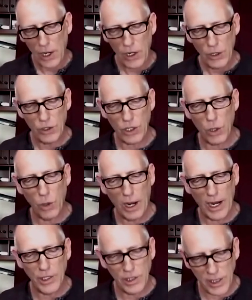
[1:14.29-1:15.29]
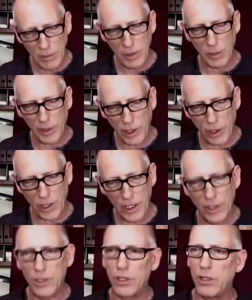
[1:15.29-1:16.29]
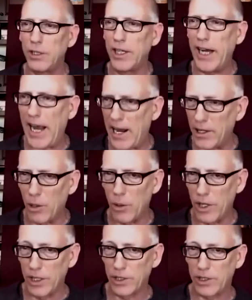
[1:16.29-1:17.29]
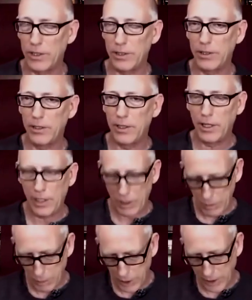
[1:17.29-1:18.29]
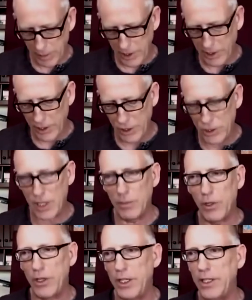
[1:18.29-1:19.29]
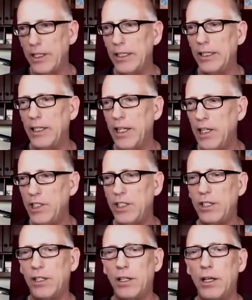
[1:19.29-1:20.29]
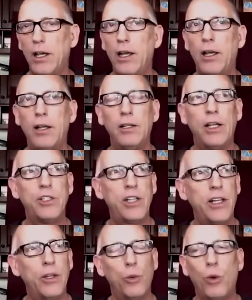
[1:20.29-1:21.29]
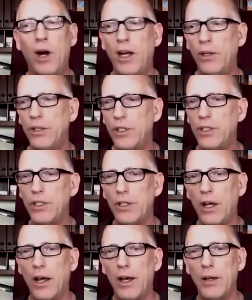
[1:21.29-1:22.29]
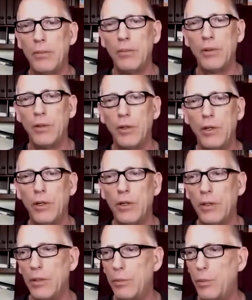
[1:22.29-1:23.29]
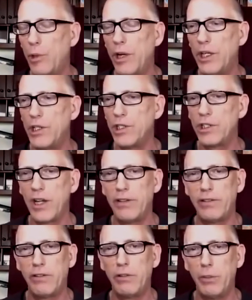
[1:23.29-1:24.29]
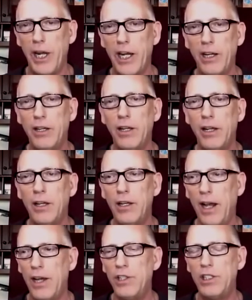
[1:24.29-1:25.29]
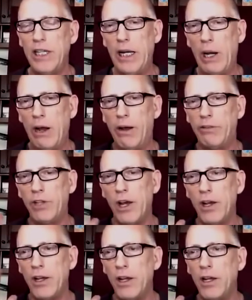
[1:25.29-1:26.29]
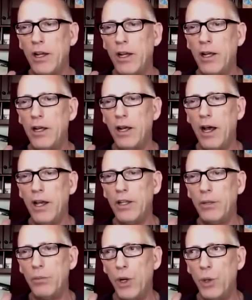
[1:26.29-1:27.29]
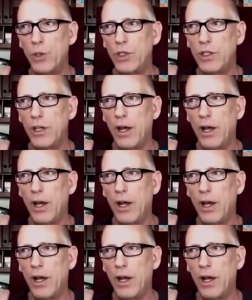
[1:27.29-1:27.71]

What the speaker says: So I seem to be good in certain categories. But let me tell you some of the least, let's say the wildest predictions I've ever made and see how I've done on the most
========================================
* _TASK ITEM_: What you return must be every entry, word for word, without any pictures.

* _WRITTEN ANSWER_:
[1:14.29-1:15.29]
[1:15.29-1:16.29]
[1:16.29-1:17.29]
[1:17.29-1:18.29]
[1:18.29-1:19.29]
[1:19.29-1:20.29]
[1:20.29-1:21.29]
[1:21.29-1:22.29]
[1:22.29-1:23.29]
[1:23.29-1:24.29]
[1:24.29-1:25.29]
[1:25.29-1:26.29]
[1:26.29-1:27.29]
[1:27.29-1:27.71]

What the speaker says: So I seem to be good in certain categories. But let me tell you some of the least, let's say the wildest predictions I've ever made and see how I've done on the most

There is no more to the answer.